El secretario rechazó pedidos de postergar un aumento de 1,5% en los impuestos a los ingresos y no ofreció ningún gravamen a las compañías energéticas que se han beneficiado de los altos costes del petróleo y el gas natural.
Ese impuesto era una de las principales exigencias del opositor Partido Laborista, que inmediatamente atacó el plan.
“Por mucho que hable, queda claro que el secretario del Tesoro no entiende la magnitud del desafío”, declaró Rachel Reeves, vocera del Partido Laborista para temas económicos.
“Habla de ayudar a las familias trabajadoras, pero sus decisiones están empeorando la crisis en vez de solucionarla”, añadió.
Sunak prometió que Gran Bretaña continuará su apoyo “irrestricto” a Ucrania y tratará de mejorar la situación económica en Gran Bretaña para contrarrestar la amenaza de Rusia.
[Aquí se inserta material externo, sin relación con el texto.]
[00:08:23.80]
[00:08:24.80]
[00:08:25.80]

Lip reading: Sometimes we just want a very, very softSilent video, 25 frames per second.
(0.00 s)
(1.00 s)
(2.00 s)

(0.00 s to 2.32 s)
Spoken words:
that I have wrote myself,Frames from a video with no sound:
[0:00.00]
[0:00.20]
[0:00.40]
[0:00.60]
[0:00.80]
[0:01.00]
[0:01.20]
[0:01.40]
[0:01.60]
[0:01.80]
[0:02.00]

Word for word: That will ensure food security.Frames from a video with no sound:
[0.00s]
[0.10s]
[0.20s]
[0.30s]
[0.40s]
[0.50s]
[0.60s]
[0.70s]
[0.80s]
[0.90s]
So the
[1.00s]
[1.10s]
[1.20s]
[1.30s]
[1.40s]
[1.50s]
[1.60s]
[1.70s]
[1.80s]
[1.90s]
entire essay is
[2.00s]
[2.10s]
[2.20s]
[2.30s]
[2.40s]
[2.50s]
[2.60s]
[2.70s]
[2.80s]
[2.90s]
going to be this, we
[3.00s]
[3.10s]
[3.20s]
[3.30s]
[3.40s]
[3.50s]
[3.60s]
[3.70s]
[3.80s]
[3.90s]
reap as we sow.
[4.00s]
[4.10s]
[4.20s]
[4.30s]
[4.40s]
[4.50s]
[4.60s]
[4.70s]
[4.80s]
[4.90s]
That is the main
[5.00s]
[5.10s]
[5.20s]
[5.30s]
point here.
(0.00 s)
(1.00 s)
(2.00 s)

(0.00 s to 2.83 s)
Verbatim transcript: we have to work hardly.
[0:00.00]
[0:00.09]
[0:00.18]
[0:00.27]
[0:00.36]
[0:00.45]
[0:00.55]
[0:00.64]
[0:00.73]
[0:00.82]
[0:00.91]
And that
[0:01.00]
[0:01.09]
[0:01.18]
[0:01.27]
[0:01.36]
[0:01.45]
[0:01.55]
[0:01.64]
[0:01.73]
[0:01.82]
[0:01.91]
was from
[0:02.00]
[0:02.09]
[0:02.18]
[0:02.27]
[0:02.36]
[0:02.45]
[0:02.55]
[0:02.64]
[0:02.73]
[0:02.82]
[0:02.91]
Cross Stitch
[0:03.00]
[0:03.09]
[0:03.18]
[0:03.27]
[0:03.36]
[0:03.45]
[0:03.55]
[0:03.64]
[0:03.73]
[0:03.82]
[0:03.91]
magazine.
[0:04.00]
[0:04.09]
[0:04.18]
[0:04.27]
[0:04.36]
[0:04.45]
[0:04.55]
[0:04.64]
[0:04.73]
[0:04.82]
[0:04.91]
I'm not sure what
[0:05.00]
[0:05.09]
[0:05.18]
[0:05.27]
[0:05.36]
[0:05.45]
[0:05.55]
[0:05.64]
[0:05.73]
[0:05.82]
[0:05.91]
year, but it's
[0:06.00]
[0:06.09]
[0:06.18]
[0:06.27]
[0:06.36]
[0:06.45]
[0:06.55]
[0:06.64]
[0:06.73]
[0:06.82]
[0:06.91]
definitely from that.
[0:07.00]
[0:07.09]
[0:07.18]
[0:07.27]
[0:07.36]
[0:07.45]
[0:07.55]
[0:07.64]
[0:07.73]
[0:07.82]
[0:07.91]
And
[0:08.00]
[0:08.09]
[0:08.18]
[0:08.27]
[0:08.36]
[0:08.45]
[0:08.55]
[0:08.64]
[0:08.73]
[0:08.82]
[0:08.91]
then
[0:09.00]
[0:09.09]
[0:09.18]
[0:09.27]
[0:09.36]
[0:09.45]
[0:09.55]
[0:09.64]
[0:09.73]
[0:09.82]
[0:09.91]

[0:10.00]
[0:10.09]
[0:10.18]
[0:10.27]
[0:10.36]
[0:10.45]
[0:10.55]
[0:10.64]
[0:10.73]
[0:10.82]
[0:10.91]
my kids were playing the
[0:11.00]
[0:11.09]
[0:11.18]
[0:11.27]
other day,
Pero no ofreció gastos adicionales en el campo militar.
“Cuando hablo de seguridad, sí, me refiero a la respuesta a la guerra en Ucrania”, dijo Sunak, “pero también me refiero a la seguridad en cuanto a una economía en franco crecimiento, a la seguridad de unas finanzas públicas más sólidas, a la seguridad de las familias trabajadoras en momentos en que estamos ayudando a combatir la inflación”.